Set the data down exactly as it stands, and keep its pictures out.

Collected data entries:
========================================

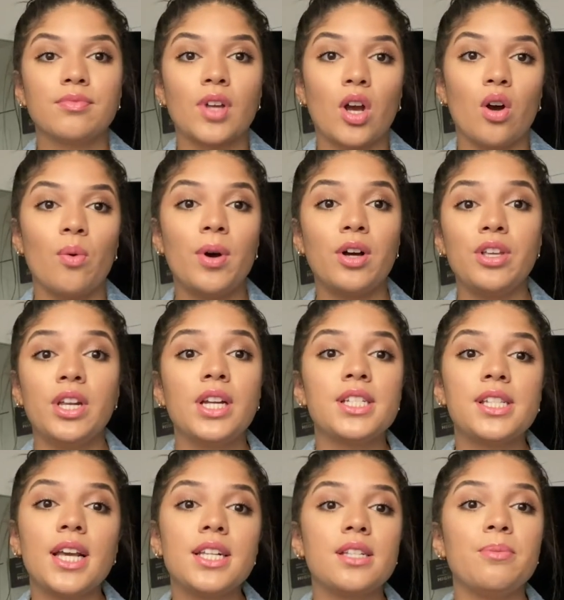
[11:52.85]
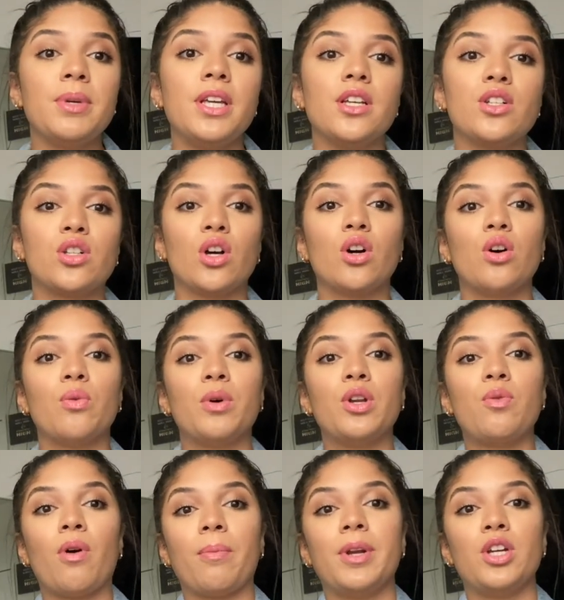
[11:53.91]
oh, well, you didn't say it to me, so what do
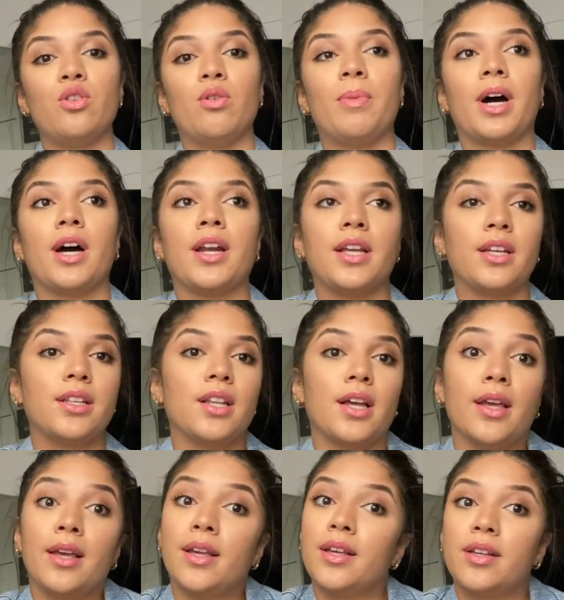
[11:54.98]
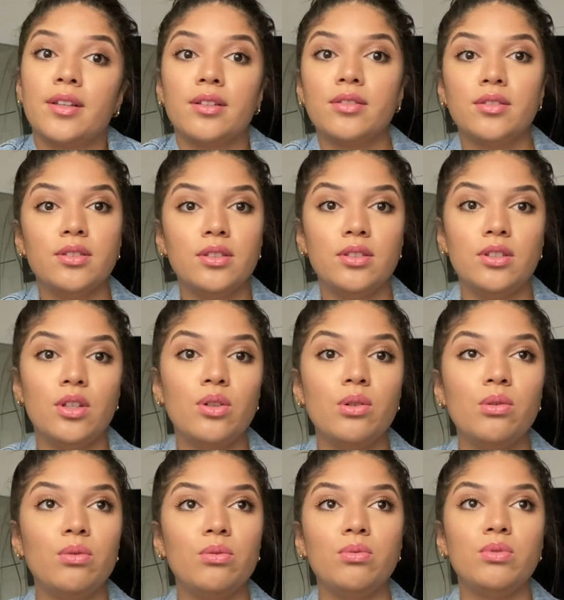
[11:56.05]
you want me to do about it? Like,
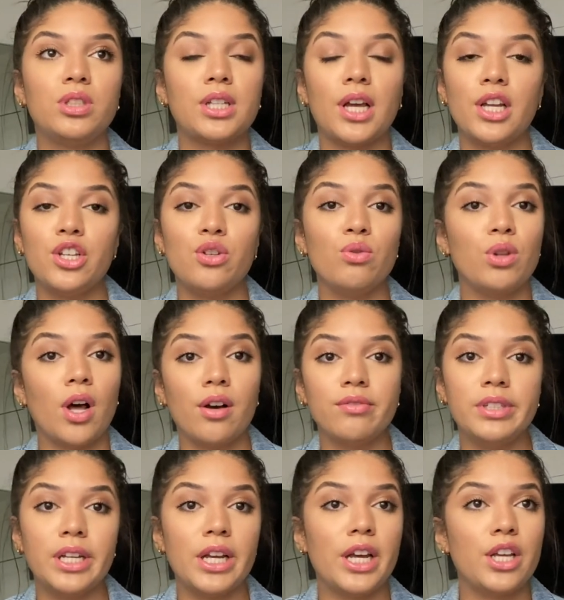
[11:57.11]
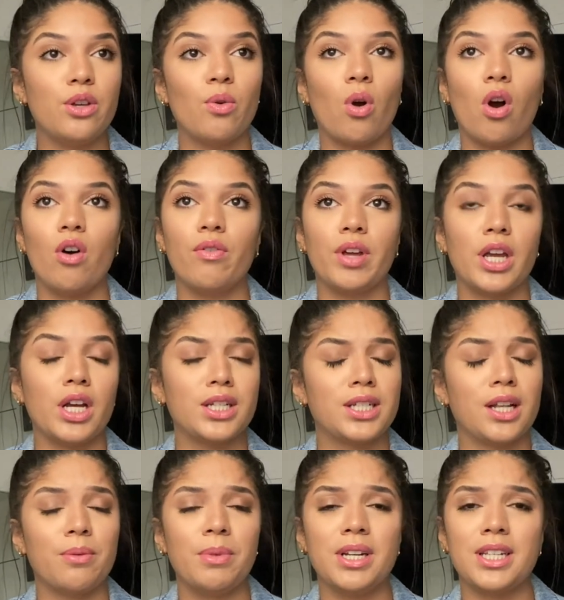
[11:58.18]
you said you loved it. You were over here
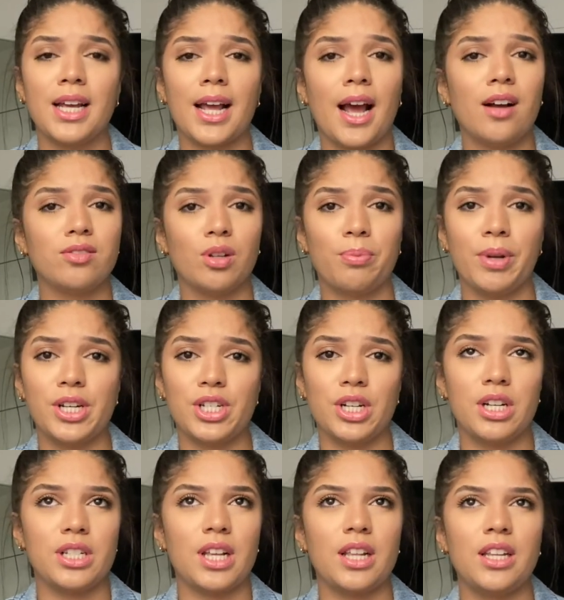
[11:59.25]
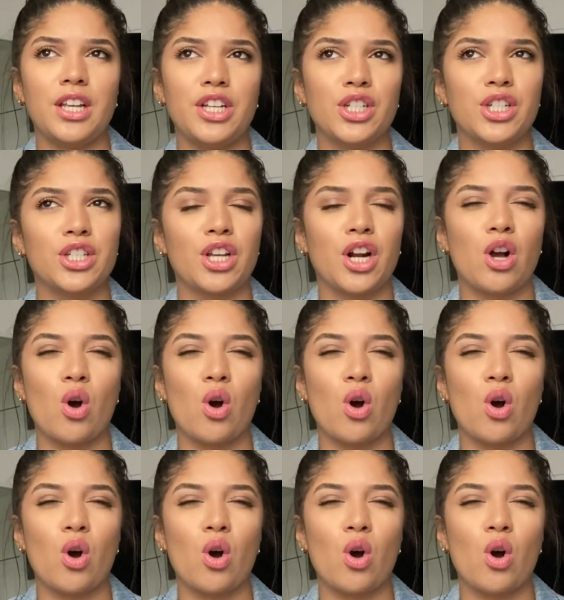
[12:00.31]
telling me to take after pictures, and then you're just gonna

========================================

● WRITTEN ANSWER
[11:52.85]
[11:53.91]
oh, well, you didn't say it to me, so what do
[11:54.98]
[11:56.05]
you want me to do about it? Like,
[11:57.11]
[11:58.18]
you said you loved it. You were over here
[11:59.25]
[12:00.31]
telling me to take after pictures, and then you're just gonna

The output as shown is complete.